[Stored items]
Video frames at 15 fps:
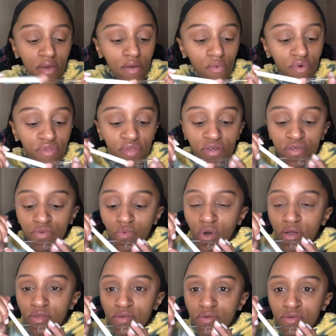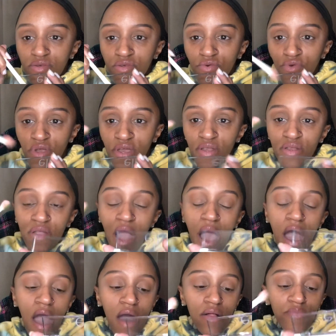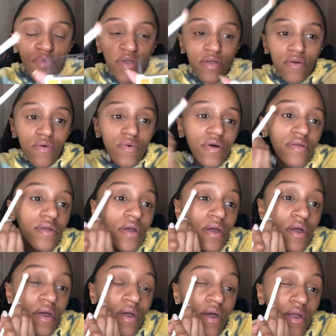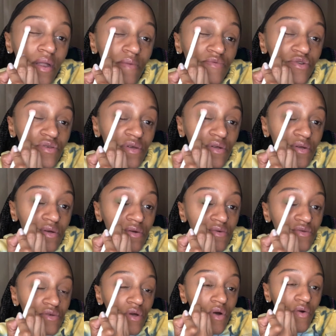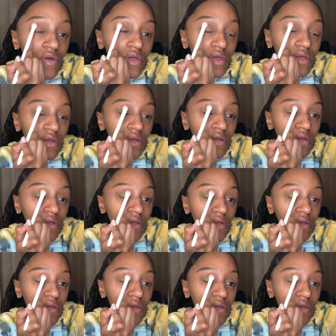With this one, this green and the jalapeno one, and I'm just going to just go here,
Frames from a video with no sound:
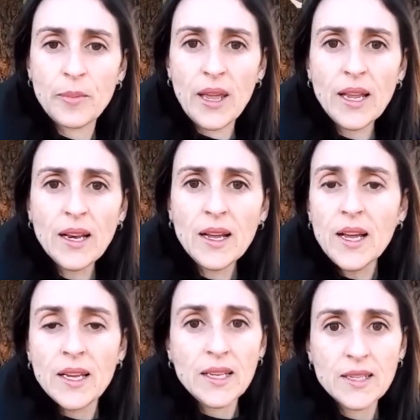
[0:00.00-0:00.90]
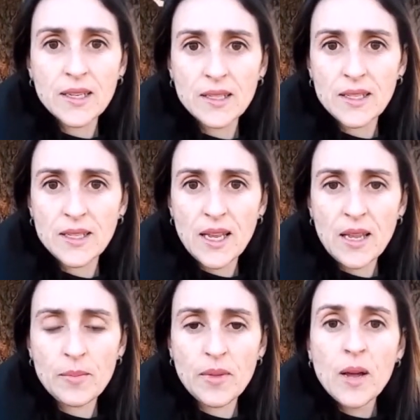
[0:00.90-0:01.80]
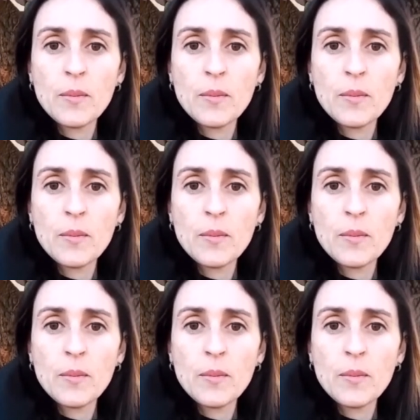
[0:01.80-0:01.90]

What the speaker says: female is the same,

- _Problem description_:
Copy out every line of the data exactly, leaving the images behind.

- _Problem solution_:
Video frames at 15 fps:
With this one, this green and the jalapeno one, and I'm just going to just go here,
Frames from a video with no sound:
[0:00.00-0:00.90]
[0:00.90-0:01.80]
[0:01.80-0:01.90]

What the speaker says: female is the same,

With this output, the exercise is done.